В начале Французской революции рядом с толпой разложившихся аббатов, которые долгие годы с насмешкой писали и говорили о монархии, авторитете и сословиях, стояли беглый монах Фуше [204] и вероломный епископ Талейраи, цареубийцы, награбившие миллионные состояния, наполеоновские герцоги и предатели страны. С 1815 года христианский священник все чаще становится демократом, социалистом и партийным политиком. Лютеранство, которое едва ли является церковью, и кальвинизм, который ею вовсе не является, как таковые, не проводили деструктивную политику. Это отдельные священники уходили «в народ» и рабочую партию, выступали на предвыборных собраниях и в парламентах, писали о «социальном» вопросе и закончили демагогами и марксистами. Католический же священник, более тесно связанный с церковью, тащил ее за собой по этому пути. Она втягивалась в партийную агитацию, сначала как действенное средство, а в конце стала жертвой этой политики. Католическое профсоюзное движение с социалистическо-синдикалистскими тенденциями существовало во Франции уже при Наполеоне III. В Германии оно возникло после 1870 года из-за опасения, что красные профсоюзы полностью захватят власть над массами индустриальных районов. Вскоре они нашли взаимопонимание друг с другом. Все рабочие партии смутно понимают свою общность, хотя их вожди сильно ненавидят друг друга.

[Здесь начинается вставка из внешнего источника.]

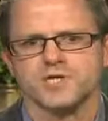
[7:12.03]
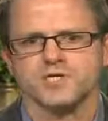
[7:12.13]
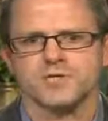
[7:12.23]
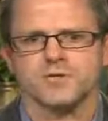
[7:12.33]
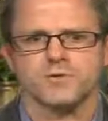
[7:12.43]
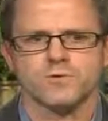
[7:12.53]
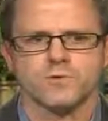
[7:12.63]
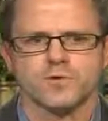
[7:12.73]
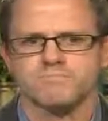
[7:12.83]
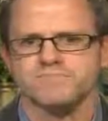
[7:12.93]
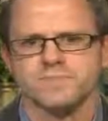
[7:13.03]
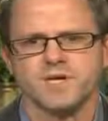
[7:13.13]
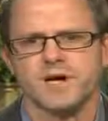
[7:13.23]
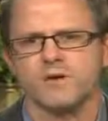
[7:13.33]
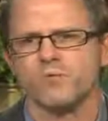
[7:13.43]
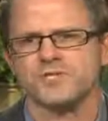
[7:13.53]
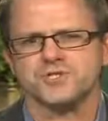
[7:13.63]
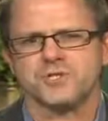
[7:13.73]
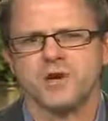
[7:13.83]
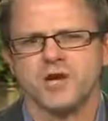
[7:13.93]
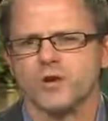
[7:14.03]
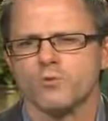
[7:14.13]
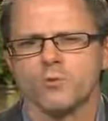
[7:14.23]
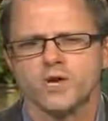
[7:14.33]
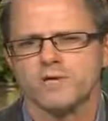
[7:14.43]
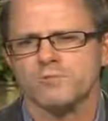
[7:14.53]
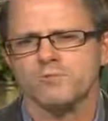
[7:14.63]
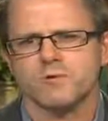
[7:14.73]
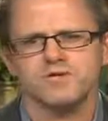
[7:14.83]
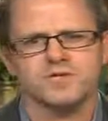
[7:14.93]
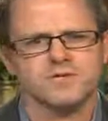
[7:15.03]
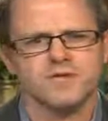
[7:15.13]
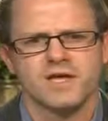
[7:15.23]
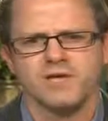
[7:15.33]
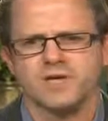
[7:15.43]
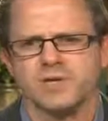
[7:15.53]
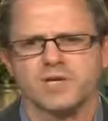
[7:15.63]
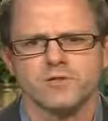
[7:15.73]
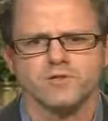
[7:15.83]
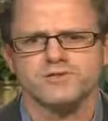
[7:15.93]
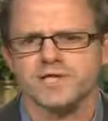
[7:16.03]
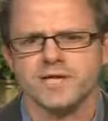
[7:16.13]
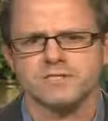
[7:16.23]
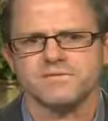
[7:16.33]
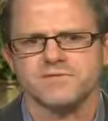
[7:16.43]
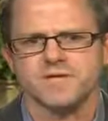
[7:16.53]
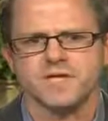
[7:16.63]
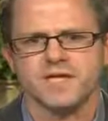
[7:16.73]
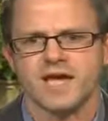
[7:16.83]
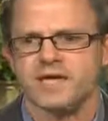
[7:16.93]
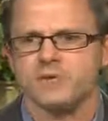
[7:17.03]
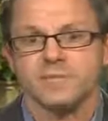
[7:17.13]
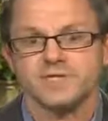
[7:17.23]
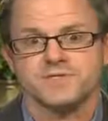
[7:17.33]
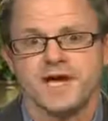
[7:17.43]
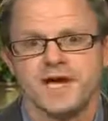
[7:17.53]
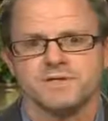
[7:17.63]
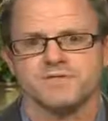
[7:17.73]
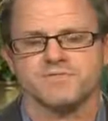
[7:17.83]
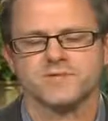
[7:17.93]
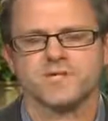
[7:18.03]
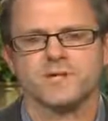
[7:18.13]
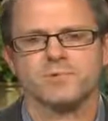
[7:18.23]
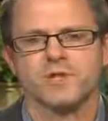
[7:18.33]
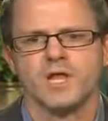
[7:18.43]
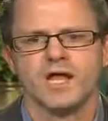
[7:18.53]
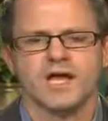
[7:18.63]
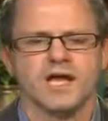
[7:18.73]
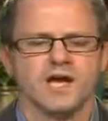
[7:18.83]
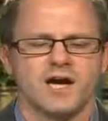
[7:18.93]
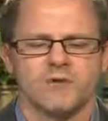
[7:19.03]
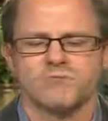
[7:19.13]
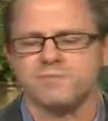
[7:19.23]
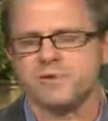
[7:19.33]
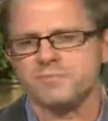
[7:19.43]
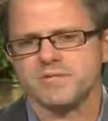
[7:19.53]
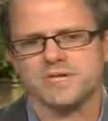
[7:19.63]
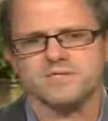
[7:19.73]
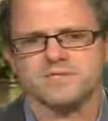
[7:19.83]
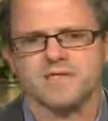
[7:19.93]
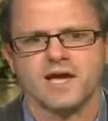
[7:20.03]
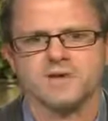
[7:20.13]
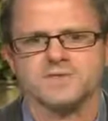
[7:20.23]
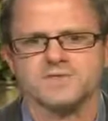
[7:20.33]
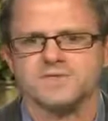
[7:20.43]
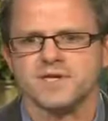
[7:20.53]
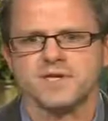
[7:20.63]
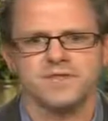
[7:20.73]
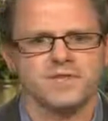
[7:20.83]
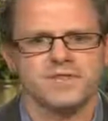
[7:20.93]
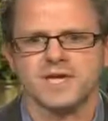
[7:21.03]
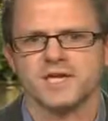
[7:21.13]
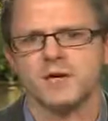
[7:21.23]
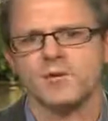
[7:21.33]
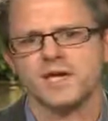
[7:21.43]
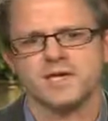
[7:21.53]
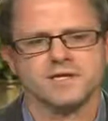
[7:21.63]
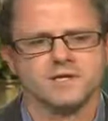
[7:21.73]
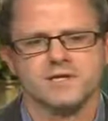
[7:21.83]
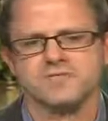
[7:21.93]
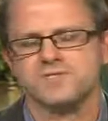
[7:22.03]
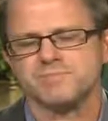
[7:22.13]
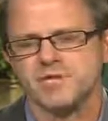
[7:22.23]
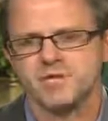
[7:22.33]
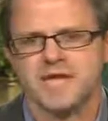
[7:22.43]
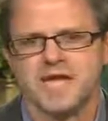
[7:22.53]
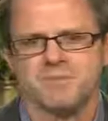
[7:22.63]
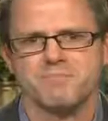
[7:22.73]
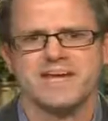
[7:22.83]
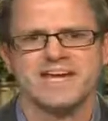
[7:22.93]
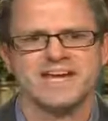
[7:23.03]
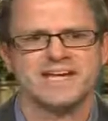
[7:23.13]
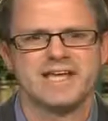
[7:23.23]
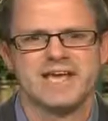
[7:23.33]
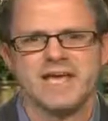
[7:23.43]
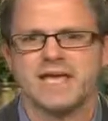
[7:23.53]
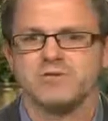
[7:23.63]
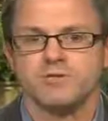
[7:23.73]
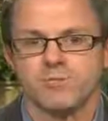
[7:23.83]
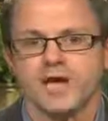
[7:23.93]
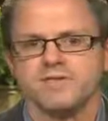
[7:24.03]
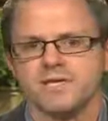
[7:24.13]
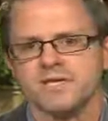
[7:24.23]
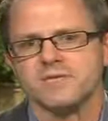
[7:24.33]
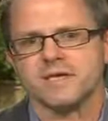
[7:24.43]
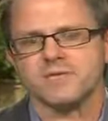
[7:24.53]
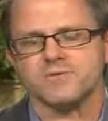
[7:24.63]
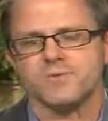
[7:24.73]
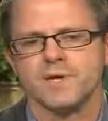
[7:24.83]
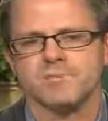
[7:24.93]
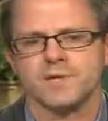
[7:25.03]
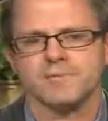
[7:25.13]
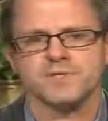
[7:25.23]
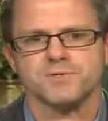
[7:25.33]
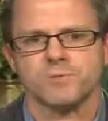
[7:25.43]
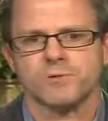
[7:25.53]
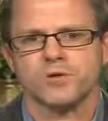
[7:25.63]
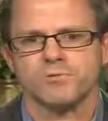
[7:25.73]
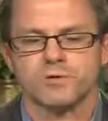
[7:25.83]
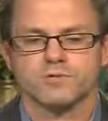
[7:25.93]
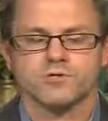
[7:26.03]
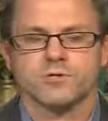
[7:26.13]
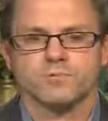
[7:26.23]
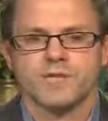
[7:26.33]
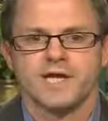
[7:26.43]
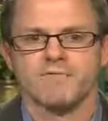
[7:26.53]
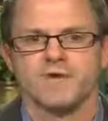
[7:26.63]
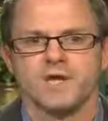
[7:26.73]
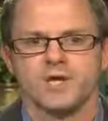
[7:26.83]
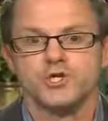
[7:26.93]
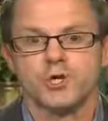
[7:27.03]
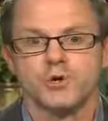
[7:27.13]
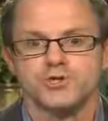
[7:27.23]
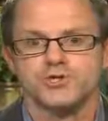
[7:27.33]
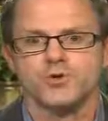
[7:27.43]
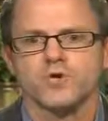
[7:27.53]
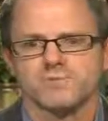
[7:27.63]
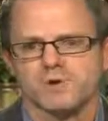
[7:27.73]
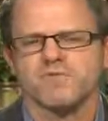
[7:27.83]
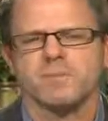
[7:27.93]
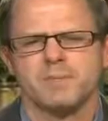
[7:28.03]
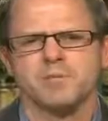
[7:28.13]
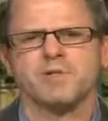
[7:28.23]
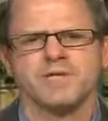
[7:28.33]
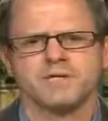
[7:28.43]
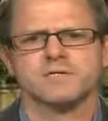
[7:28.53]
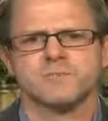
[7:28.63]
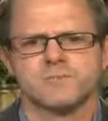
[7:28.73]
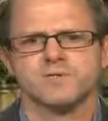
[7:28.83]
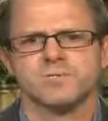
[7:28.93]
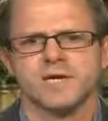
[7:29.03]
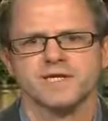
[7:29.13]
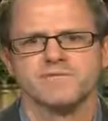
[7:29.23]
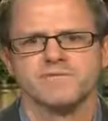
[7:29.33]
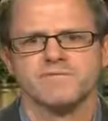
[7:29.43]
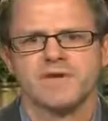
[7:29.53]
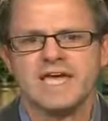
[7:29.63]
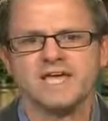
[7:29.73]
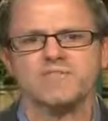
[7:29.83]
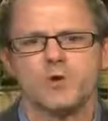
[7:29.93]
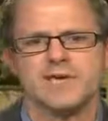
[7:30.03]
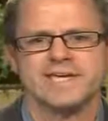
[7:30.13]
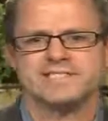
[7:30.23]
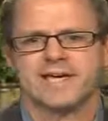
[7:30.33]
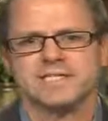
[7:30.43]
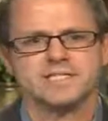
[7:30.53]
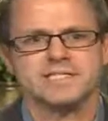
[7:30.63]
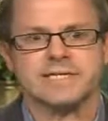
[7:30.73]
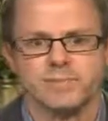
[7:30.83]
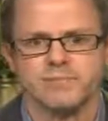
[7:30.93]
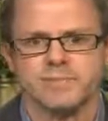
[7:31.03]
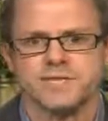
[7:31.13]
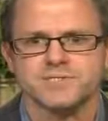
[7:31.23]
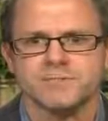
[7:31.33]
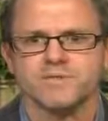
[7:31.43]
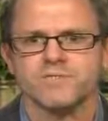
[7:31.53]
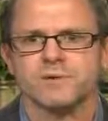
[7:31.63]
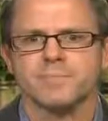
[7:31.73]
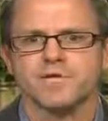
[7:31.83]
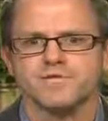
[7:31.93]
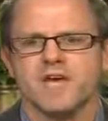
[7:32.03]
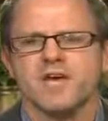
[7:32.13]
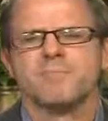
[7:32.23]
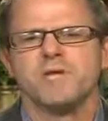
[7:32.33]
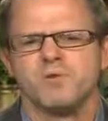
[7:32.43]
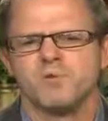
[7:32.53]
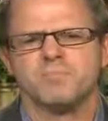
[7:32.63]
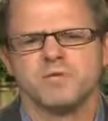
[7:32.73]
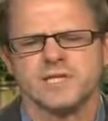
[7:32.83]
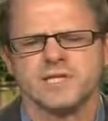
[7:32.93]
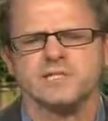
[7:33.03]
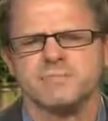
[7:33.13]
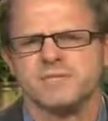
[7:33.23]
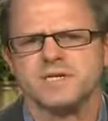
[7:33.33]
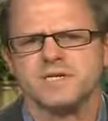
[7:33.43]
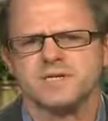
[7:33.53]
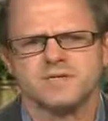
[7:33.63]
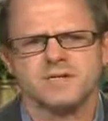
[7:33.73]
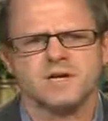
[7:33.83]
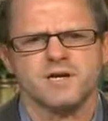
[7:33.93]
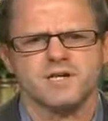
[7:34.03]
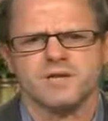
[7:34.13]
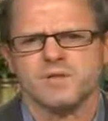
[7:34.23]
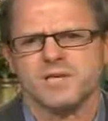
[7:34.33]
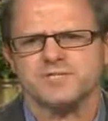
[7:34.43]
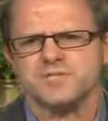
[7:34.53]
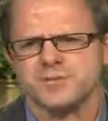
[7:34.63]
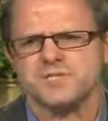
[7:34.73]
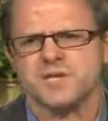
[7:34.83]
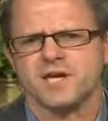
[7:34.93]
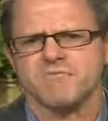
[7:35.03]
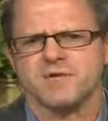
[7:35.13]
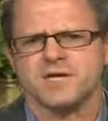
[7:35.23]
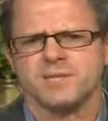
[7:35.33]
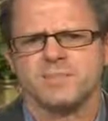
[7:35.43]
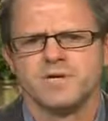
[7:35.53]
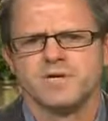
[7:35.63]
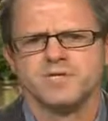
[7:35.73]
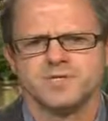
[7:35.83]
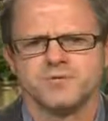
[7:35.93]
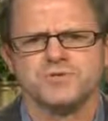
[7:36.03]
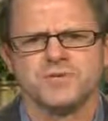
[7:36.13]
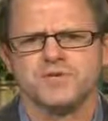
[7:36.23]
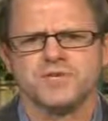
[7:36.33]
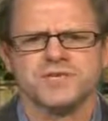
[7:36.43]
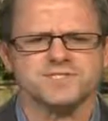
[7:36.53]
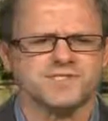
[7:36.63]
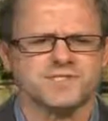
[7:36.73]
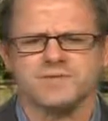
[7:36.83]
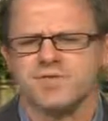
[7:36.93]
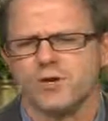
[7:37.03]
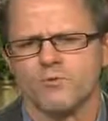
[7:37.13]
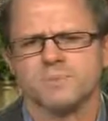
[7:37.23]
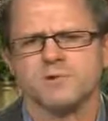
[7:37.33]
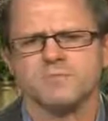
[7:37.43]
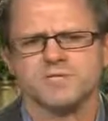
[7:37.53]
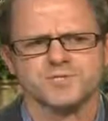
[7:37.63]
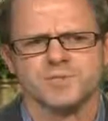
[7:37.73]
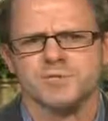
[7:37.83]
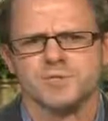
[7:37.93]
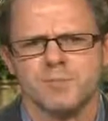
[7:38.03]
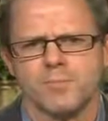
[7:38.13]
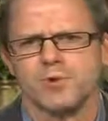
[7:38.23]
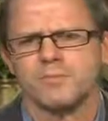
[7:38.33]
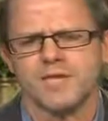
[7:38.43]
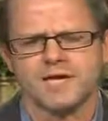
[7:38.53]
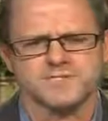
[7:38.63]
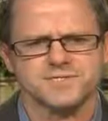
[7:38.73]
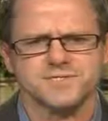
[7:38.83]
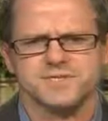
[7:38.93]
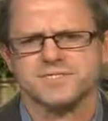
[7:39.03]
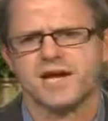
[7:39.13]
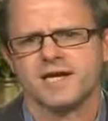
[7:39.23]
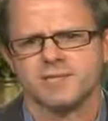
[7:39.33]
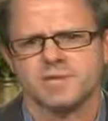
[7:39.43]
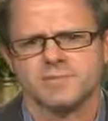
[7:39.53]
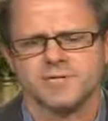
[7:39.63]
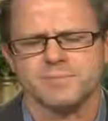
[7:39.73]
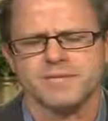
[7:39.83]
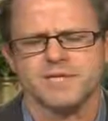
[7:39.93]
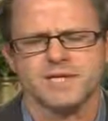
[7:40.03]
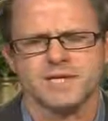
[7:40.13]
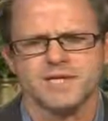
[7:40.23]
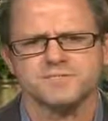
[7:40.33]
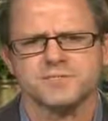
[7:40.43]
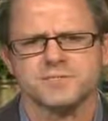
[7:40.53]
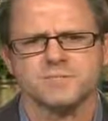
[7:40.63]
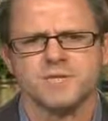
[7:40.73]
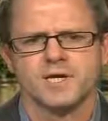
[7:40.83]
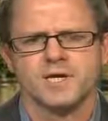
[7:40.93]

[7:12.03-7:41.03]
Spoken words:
Russia or withdrawing or working with Russia very closely on helping Assad, for example, Republicans in the House and Senate, they could go on a smear campaign, and they can sway public support where Trump would have no other choice. But from a political perspective, even though he could technically implement some of the foreign policy, but it would politically be, you know, like suicide for him to do certain things if the, you know, Republicans were able to mobilize this entire public opinion against him.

Уже прошло немало времени с тех пор, как всемирно-политический взгляд Льва XIII [205] нашел своих последователей, а в Германии клириками правил такой настоящий князь церкви, как кардинал Копп [206]. Тогда церковь ясно понимала, что является консервативной силой, и совершенно точно знала, что ее судьба тесно связана с другими консервативными силами, авторитетом государства, монархией, общественным порядком и собственностью, что в классовой борьбе она стоит, безусловно, на «правом» фланге, против либеральных и социалистических сил, и что от этого зависит ее шанс выжить в революционные времена в качестве силы. Ситуация быстро изменилась. Духовная дисциплина была подорвана. Плебейские элементы в священстве тиранят своей деятельностью церковь вплоть до высших постов, и те вынуждены молчать, чтобы не показать миру своего бессилия. Дипломатия церкви, некогда оценивавшая события солидно, сверху и на целые десятилетия вперед, во многих областях уступает место низким методам повседневной политики, партийной демократической агитации с ее недостойными уловками и лживыми аргументами. Мыслят и действуют на уровне столичного дна. Традиционное стремление к светской власти свелось до мелкого тщеславия от победы на выборах и объединения с другими партиями черни с целью материальных выгод. Сброд в священстве, некогда державшийся в строгости, сегодня со своим пролетарским мышлением правит той ценной частью клира, которая считает душу человека важнее его голоса на выборах и воспринимает метафизические вопросы серьезнее, чем демагогическое вмешательство в экономическую жизнь. Несколько десятилетий назад были невозможны такие тактические ошибки, как в Испании, где посчитали возможным отделить судьбу трона и алтаря. Однако после мировой войны церковь опускалась на дно, прежде всего, в Германии. Древняя сила с древними и крепкими традициями в качестве таковой была вынуждена ценой репутации среди собственных верующих заплатить за призывы своих неполноценных представителей к классовой борьбе и объединению с марксизмом. В Германии существует католический большевизм, который опаснее антихристианского, поскольку прячется под маской религии.
Фактически все коммунистические системы Западной Европы выросли из христианско-теологического мышления. «Утопия» Мора [207], «Город Солнца» доминиканца Кампанеллы [208], учения последователей Лютера Карлштадта [209] и Томаса Мюнцера [210], государственный социализм Фихте [211]. Все то, о чем мечтали и писали Фурье, Сен-Симон [212], Оуэн [213], Маркс и сотни других, в значительной мере возникает вопреки знанию и воле из священнического морального негодования и схоластических понятий, которые скрытно использовались в политэкономической мысли и общественном мнении по социальным вопросам. Сколько от естественного права и понятия государства Фомы Аквинского [214] еще присутствует у Адама Смита и тем самым — с обратным знаком — в «Коммунистическом манифесте»!